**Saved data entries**
============================================================
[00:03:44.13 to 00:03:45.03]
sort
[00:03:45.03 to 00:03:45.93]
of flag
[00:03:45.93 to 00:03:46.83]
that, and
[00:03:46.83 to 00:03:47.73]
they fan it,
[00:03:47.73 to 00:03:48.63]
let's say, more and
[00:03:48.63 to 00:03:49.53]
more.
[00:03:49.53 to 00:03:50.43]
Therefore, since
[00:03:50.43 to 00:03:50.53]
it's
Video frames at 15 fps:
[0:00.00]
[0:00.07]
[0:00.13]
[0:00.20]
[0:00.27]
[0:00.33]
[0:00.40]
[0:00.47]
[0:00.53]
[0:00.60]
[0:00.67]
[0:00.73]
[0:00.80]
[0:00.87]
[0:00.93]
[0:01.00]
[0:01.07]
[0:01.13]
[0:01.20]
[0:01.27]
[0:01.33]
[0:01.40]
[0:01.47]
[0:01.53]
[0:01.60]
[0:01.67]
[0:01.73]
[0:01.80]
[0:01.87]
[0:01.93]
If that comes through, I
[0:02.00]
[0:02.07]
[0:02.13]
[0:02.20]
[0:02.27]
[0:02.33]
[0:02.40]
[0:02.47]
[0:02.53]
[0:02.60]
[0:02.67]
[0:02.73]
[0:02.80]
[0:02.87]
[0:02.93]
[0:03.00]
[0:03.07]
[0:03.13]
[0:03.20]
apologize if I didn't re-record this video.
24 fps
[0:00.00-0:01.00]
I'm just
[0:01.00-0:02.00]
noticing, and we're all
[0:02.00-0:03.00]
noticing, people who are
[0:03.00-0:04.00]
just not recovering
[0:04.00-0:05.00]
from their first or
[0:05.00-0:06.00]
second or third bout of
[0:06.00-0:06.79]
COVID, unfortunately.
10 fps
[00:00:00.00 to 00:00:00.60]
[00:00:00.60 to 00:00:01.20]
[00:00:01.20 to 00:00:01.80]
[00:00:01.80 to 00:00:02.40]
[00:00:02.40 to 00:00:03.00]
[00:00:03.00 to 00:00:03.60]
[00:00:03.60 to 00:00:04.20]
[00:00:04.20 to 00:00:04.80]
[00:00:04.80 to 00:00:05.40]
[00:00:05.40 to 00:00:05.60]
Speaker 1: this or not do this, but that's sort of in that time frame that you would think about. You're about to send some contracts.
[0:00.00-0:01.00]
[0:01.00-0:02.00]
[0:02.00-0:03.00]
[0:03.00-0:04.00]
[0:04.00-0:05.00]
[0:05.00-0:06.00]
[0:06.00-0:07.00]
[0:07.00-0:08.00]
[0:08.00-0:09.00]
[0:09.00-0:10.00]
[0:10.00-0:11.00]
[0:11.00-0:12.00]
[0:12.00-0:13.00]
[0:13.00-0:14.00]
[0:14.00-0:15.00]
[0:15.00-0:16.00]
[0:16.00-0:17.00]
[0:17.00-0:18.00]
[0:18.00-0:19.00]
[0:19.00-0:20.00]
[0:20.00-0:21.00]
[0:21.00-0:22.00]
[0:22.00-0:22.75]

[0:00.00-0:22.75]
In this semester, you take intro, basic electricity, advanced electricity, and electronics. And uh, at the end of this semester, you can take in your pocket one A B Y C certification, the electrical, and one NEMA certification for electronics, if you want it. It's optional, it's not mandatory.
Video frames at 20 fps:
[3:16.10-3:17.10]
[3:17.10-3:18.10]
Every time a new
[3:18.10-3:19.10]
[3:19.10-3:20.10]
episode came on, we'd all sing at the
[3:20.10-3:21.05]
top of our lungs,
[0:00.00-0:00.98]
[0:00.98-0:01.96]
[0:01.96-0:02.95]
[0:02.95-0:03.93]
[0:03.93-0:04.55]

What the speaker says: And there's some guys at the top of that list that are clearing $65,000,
============================================================
**Work to be completed**
Write out again exactly the lines that run from the one holding "[0:01.96-0:02.95]" through the last line of the data; omit all other lines.

**Response to this exercise**
[0:01.96-0:02.95]
[0:02.95-0:03.93]
[0:03.93-0:04.55]

What the speaker says: And there's some guys at the top of that list that are clearing $65,000,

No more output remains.